[Source material]

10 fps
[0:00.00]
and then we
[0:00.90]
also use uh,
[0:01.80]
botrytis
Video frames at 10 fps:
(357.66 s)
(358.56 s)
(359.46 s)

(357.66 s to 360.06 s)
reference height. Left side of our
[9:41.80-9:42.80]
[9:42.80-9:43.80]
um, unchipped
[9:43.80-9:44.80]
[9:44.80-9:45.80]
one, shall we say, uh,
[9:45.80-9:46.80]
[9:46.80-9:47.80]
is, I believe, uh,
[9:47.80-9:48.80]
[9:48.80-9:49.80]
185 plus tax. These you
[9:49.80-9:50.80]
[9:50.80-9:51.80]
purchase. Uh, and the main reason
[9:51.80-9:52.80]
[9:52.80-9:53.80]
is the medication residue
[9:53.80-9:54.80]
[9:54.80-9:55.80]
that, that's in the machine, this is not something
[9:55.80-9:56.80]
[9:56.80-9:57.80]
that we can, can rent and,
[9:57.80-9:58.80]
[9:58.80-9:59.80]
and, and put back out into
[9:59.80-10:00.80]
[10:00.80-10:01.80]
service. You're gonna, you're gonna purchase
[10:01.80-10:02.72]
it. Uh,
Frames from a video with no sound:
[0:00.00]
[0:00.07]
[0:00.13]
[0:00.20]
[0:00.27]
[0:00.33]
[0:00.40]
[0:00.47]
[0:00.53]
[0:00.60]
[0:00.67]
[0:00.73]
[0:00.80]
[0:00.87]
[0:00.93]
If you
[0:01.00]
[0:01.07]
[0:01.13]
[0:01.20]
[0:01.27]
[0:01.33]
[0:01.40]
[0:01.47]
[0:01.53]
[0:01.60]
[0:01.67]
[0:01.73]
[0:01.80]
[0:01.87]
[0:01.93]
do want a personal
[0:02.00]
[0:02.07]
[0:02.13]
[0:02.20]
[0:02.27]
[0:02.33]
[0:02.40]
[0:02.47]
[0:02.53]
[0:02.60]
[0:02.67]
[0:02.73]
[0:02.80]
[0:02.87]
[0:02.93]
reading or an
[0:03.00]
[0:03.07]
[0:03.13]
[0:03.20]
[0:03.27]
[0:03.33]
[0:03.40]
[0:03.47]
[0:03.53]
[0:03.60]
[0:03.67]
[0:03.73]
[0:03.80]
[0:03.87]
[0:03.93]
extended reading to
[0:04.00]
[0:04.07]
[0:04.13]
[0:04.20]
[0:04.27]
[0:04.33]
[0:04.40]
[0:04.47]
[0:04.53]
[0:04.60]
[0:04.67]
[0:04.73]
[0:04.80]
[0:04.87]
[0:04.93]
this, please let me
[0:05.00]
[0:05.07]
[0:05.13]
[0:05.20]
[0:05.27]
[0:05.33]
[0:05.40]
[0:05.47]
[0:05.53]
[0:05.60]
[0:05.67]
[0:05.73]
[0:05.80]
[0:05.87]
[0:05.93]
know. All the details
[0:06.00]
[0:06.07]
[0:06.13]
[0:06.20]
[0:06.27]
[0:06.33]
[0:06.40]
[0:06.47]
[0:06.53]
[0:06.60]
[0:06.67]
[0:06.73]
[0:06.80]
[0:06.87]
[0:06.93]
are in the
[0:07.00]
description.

[/Source material]

Work item: Repeat the data exactly. Leave nothing out.

Solution:
10 fps
[0:00.00]
and then we
[0:00.90]
also use uh,
[0:01.80]
botrytis
Video frames at 10 fps:
(357.66 s)
(358.56 s)
(359.46 s)

(357.66 s to 360.06 s)
reference height. Left side of our
[9:41.80-9:42.80]
[9:42.80-9:43.80]
um, unchipped
[9:43.80-9:44.80]
[9:44.80-9:45.80]
one, shall we say, uh,
[9:45.80-9:46.80]
[9:46.80-9:47.80]
is, I believe, uh,
[9:47.80-9:48.80]
[9:48.80-9:49.80]
185 plus tax. These you
[9:49.80-9:50.80]
[9:50.80-9:51.80]
purchase. Uh, and the main reason
[9:51.80-9:52.80]
[9:52.80-9:53.80]
is the medication residue
[9:53.80-9:54.80]
[9:54.80-9:55.80]
that, that's in the machine, this is not something
[9:55.80-9:56.80]
[9:56.80-9:57.80]
that we can, can rent and,
[9:57.80-9:58.80]
[9:58.80-9:59.80]
and, and put back out into
[9:59.80-10:00.80]
[10:00.80-10:01.80]
service. You're gonna, you're gonna purchase
[10:01.80-10:02.72]
it. Uh,
Frames from a video with no sound:
[0:00.00]
[0:00.07]
[0:00.13]
[0:00.20]
[0:00.27]
[0:00.33]
[0:00.40]
[0:00.47]
[0:00.53]
[0:00.60]
[0:00.67]
[0:00.73]
[0:00.80]
[0:00.87]
[0:00.93]
If you
[0:01.00]
[0:01.07]
[0:01.13]
[0:01.20]
[0:01.27]
[0:01.33]
[0:01.40]
[0:01.47]
[0:01.53]
[0:01.60]
[0:01.67]
[0:01.73]
[0:01.80]
[0:01.87]
[0:01.93]
do want a personal
[0:02.00]
[0:02.07]
[0:02.13]
[0:02.20]
[0:02.27]
[0:02.33]
[0:02.40]
[0:02.47]
[0:02.53]
[0:02.60]
[0:02.67]
[0:02.73]
[0:02.80]
[0:02.87]
[0:02.93]
reading or an
[0:03.00]
[0:03.07]
[0:03.13]
[0:03.20]
[0:03.27]
[0:03.33]
[0:03.40]
[0:03.47]
[0:03.53]
[0:03.60]
[0:03.67]
[0:03.73]
[0:03.80]
[0:03.87]
[0:03.93]
extended reading to
[0:04.00]
[0:04.07]
[0:04.13]
[0:04.20]
[0:04.27]
[0:04.33]
[0:04.40]
[0:04.47]
[0:04.53]
[0:04.60]
[0:04.67]
[0:04.73]
[0:04.80]
[0:04.87]
[0:04.93]
this, please let me
[0:05.00]
[0:05.07]
[0:05.13]
[0:05.20]
[0:05.27]
[0:05.33]
[0:05.40]
[0:05.47]
[0:05.53]
[0:05.60]
[0:05.67]
[0:05.73]
[0:05.80]
[0:05.87]
[0:05.93]
know. All the details
[0:06.00]
[0:06.07]
[0:06.13]
[0:06.20]
[0:06.27]
[0:06.33]
[0:06.40]
[0:06.47]
[0:06.53]
[0:06.60]
[0:06.67]
[0:06.73]
[0:06.80]
[0:06.87]
[0:06.93]
are in the
[0:07.00]
description.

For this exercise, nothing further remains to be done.